A los socialistas no parecen gustarle los ancianos. Lo digo, porque en Galicia, su argumento principal contra la candidatura de Don Manuel Fraga es su ancianidad. A incapacidad la ha asimilado recientemente Pepiño Blanco. El Gobierno de Zapatero está también desprovisto de ancianos, pero, en cambio, de esto no se puede inferir particular reluctancia hacia ellos, porque es la pauta dominante, tanto en España, como fuera, tanto en gobiernos socialistas, como en los no socialistas. Por eso sería descaminado atribuir las maldades de este Gobierno, que entonces no serían maldades, sino meras torpezas, a la ausencia en él de hombres, o mujeres, de edad, por tanto, con suficiente experiencia humana y política, que sirviesen de contrapeso a sus colegas más jóvenes.
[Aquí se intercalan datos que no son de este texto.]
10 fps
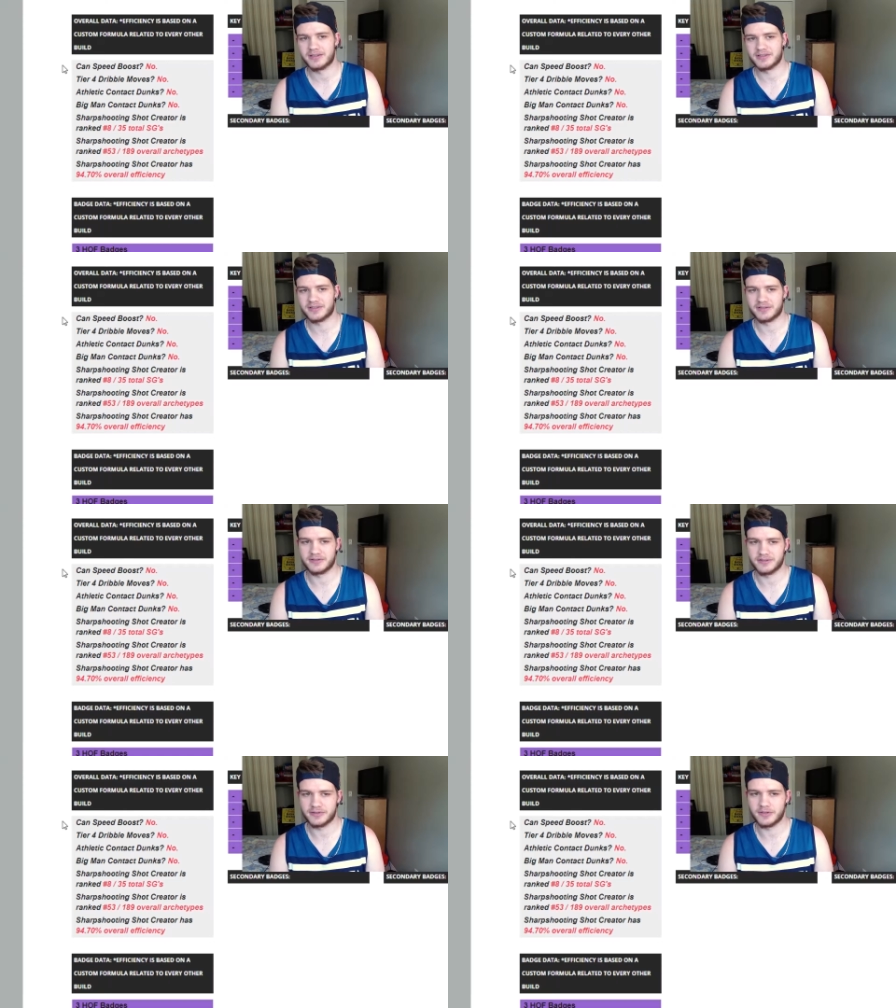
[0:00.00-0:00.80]
just
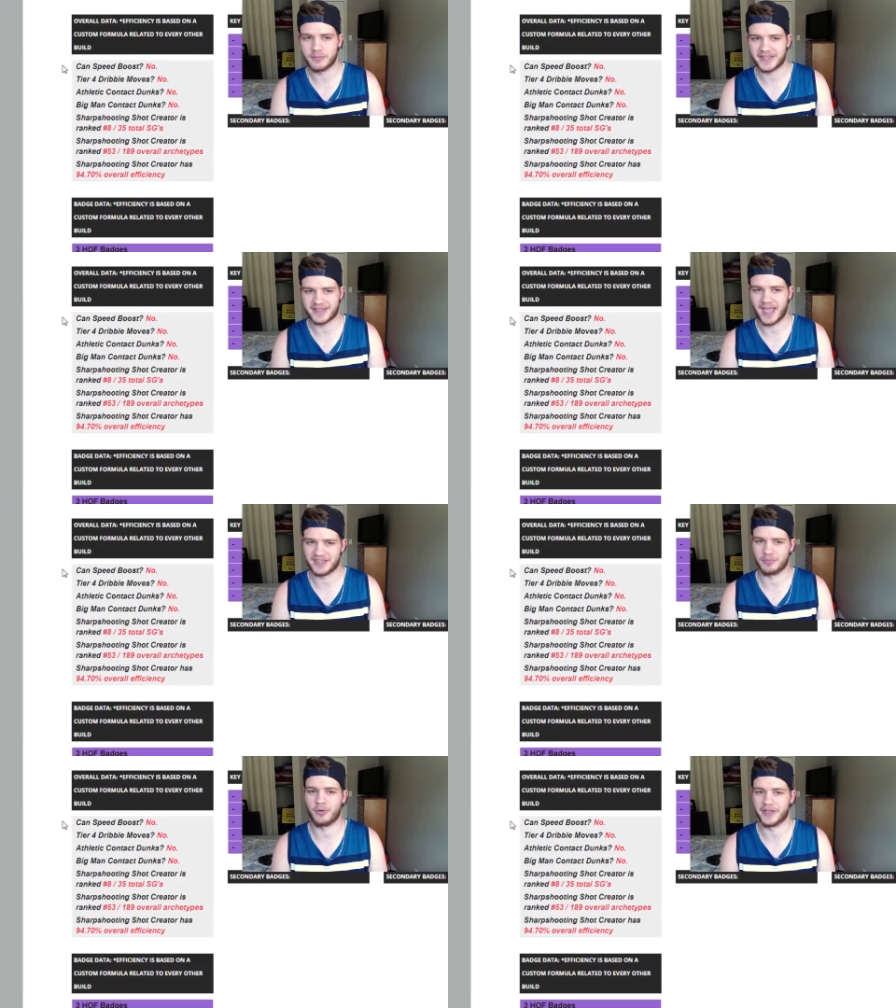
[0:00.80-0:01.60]
do your best as
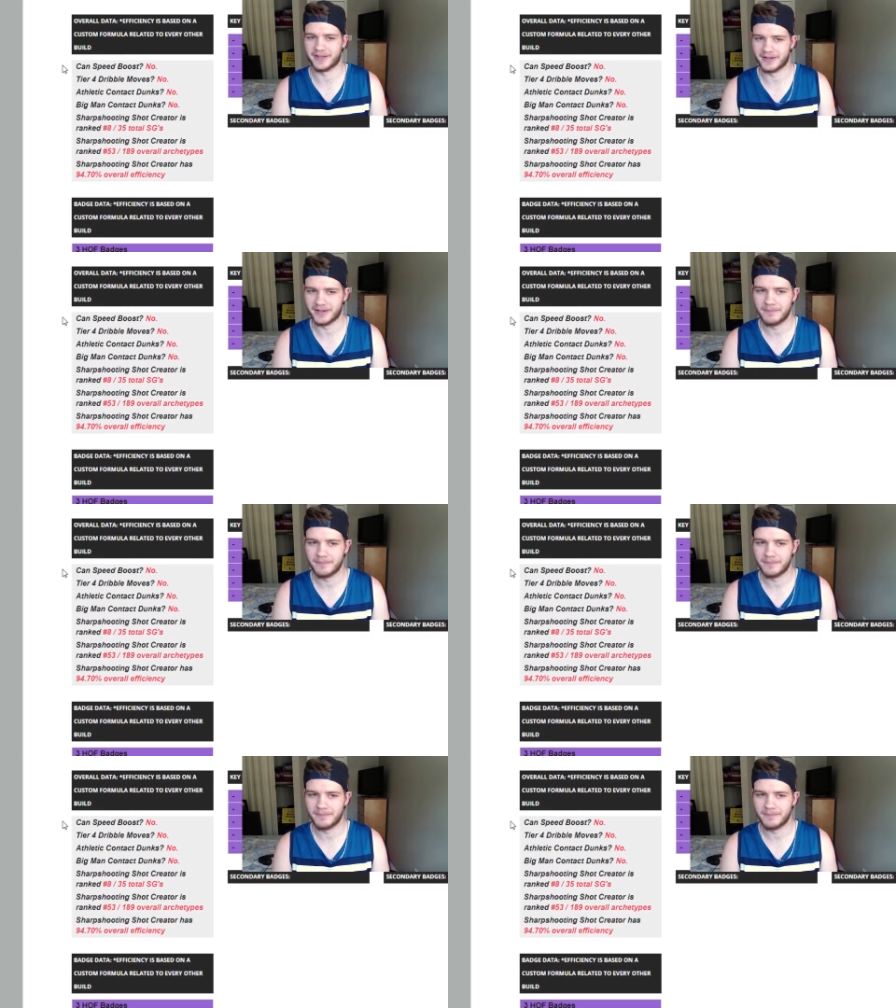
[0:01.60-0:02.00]
a point guard.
La cuestión es otra. En política, como en todo, la bondad y la maldad son independientes de la edad. Pero hay buenos y malos, en el sentido de buenas y malas personas. Es verdad que la propia naturaleza del poder político (pero también del económico, etc.) requiere de parámetros evaluativos de la bondad distintos, y quizá algo más generosos, que los que se aplican al hombre común. Pero en política no sólo hay buenas y malas personas; no puede dejar de haber buenos y malos en otro sentido –creo que fue Minogue quien lo subrayó–, como categorías definitorias de las contraposiciones políticas. El guerracivilismo del Gobierno de Zapatero retrata a unos políticos no tanto imprudentes, cuanto malvados. Es una estrategia deliberada, sin otra motivación que la de perpetuarse en el poder. En este aspecto el paralelismo con el PRI mexicano es impactante. La última operación en esta dirección ha sido anunciada por el Fiscal General del Estado. Este hombre, tan sensible a cualquier tiquis miquis jurídico si se trata de perseguir judicialmente a los etarras y sus socios, pretende nada menos que la revisión judicial de los procesos criminales por causas políticas instruidos por el régimen franquista, desde el alzamiento militar hasta su expiración. No existe base jurídica para ello. Tampoco recursos; el aparato judicial crónicamente atascado por una carga de asuntos pendientes en continuo crecimiento, sería incapaz de afrontar tan ingente tarea. Ni se justifica esta pretensión en castigar a los eventuales culpables de excesos, pues están muertos, salvo quizá unas poquísimas excepciones, y la muerte extingue la responsabilidad criminal en cualquier país civilizado (y, por tanto, también en España, por lo menos hasta que llegó Zapatero al Gobierno).